Using the entries below, copy exactly each line from the line with "[00:03:09.57 to 00:03:10.57]" up to and including the line with "[00:03:16.57 to 00:03:16.62]", with every picture left out.

# Extracted entries:
· · · · · · ·

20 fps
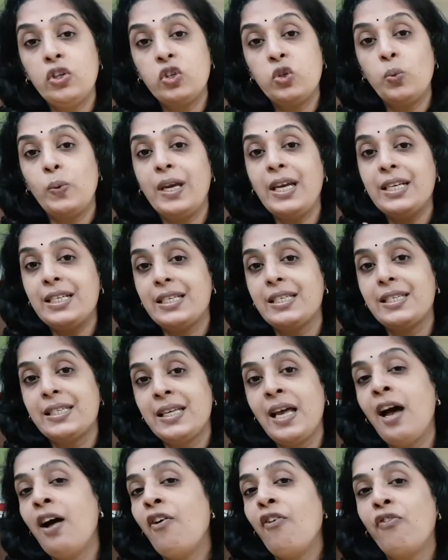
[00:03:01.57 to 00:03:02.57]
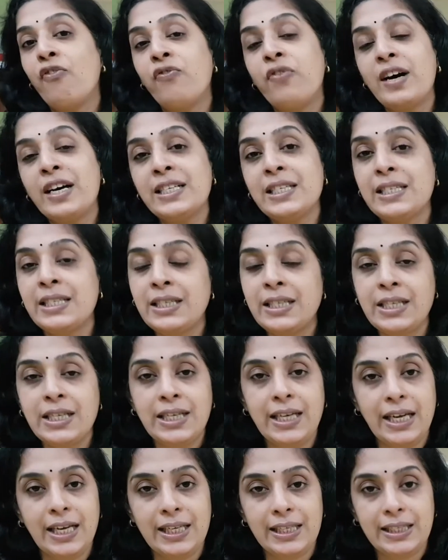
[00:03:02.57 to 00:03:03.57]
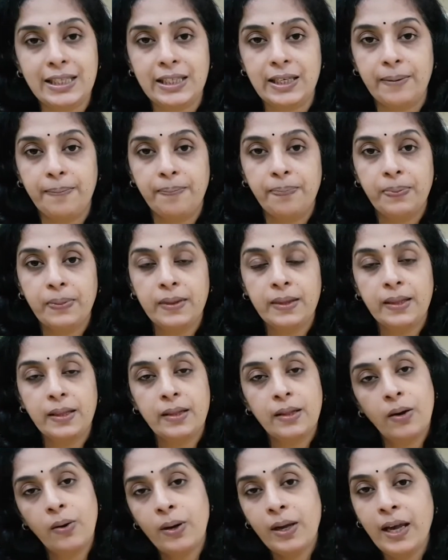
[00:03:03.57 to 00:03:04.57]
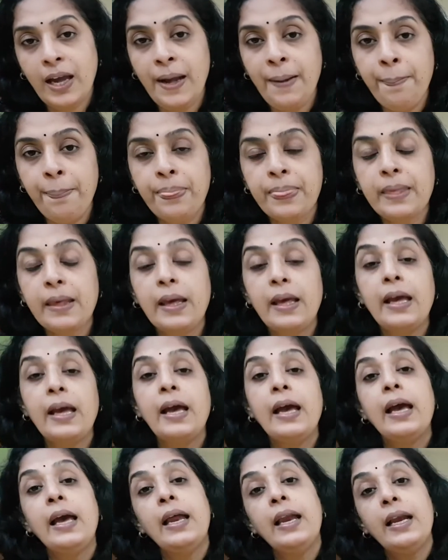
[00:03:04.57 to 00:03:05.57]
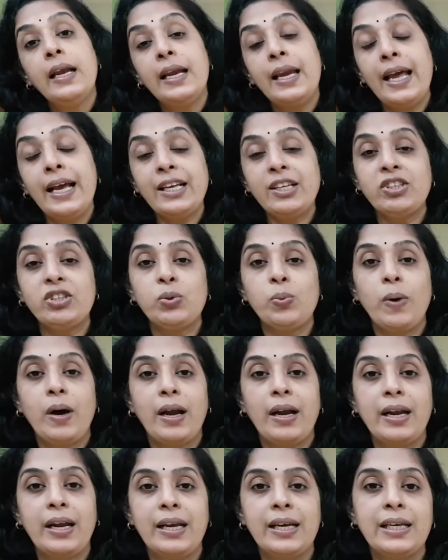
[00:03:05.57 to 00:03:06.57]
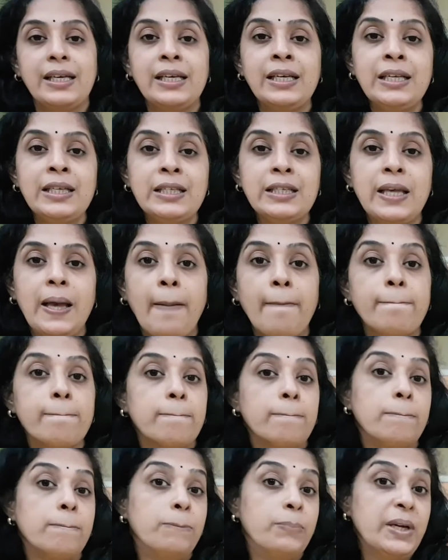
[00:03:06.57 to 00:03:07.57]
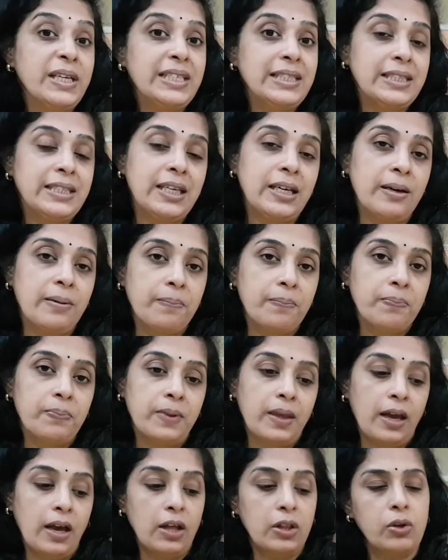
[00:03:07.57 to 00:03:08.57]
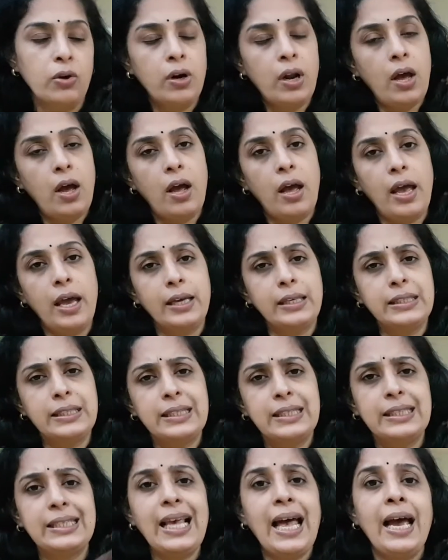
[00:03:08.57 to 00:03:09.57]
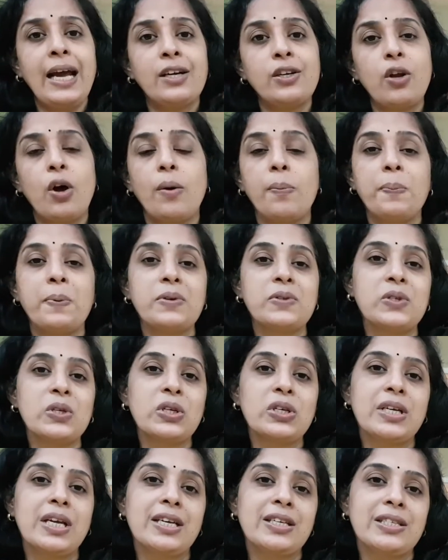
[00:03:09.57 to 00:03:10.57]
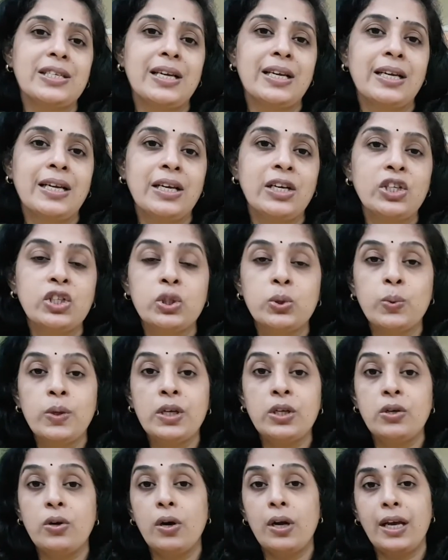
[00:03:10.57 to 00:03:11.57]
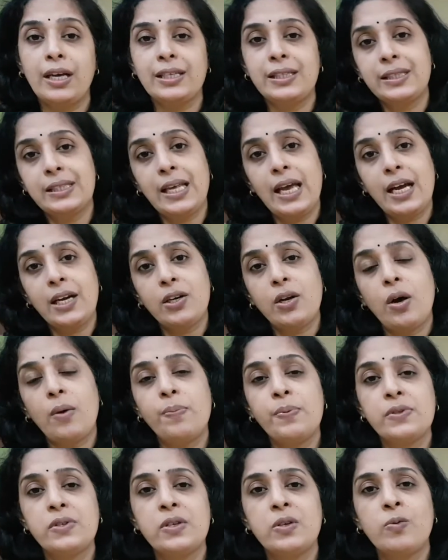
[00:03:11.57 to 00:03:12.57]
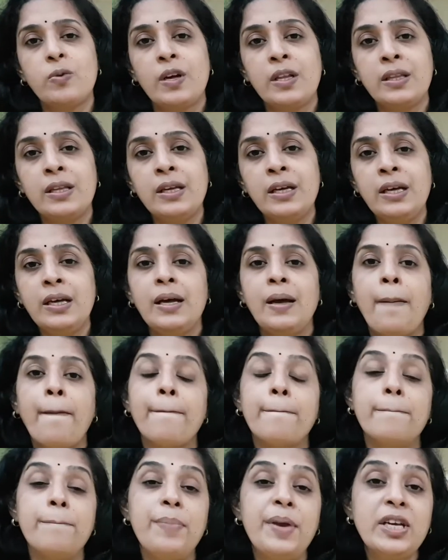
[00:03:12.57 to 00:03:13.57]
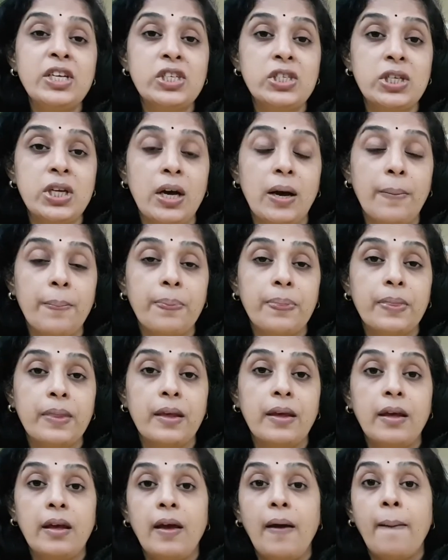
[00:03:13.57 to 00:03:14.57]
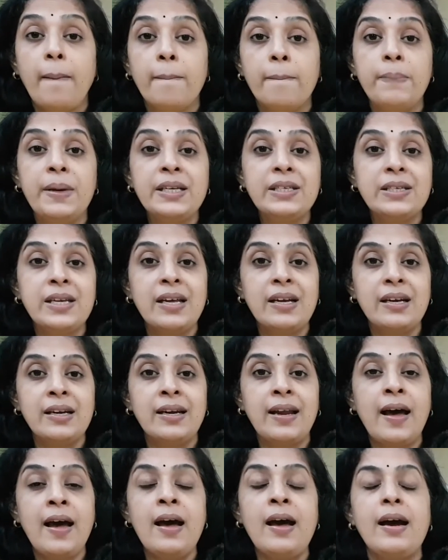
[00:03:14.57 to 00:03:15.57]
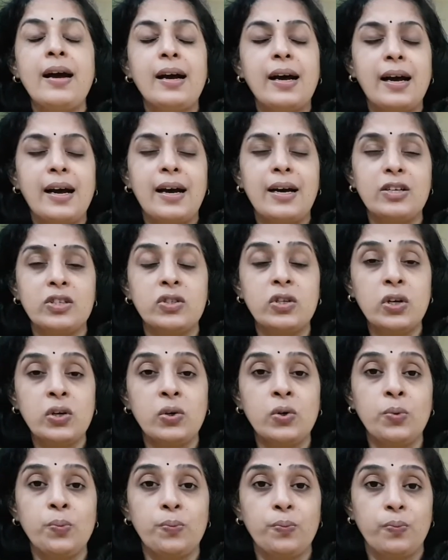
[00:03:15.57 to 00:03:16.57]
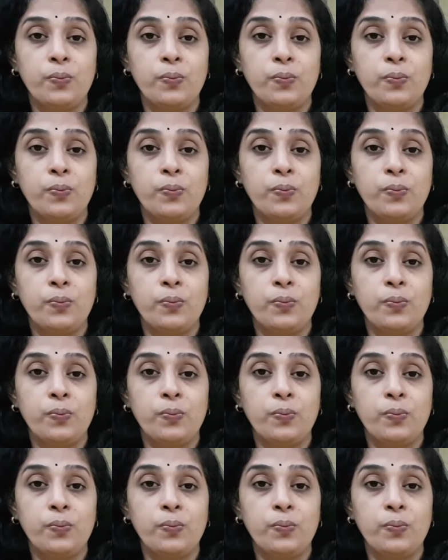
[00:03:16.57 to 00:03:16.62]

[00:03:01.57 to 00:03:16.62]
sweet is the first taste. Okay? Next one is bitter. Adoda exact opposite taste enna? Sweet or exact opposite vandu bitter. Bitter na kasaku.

· · · · · · ·

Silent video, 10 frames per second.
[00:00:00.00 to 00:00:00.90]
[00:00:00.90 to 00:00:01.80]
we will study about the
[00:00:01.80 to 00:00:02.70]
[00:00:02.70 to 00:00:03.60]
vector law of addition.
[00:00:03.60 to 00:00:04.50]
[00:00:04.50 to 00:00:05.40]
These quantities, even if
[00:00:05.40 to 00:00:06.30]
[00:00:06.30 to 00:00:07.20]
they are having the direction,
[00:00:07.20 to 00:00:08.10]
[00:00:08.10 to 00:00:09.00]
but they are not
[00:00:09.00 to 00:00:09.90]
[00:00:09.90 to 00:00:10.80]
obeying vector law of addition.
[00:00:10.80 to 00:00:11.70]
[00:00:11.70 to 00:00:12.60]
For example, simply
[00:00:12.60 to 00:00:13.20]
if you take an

· · · · · · ·

# Answer space:
[00:03:09.57 to 00:03:10.57]
[00:03:10.57 to 00:03:11.57]
[00:03:11.57 to 00:03:12.57]
[00:03:12.57 to 00:03:13.57]
[00:03:13.57 to 00:03:14.57]
[00:03:14.57 to 00:03:15.57]
[00:03:15.57 to 00:03:16.57]
[00:03:16.57 to 00:03:16.62]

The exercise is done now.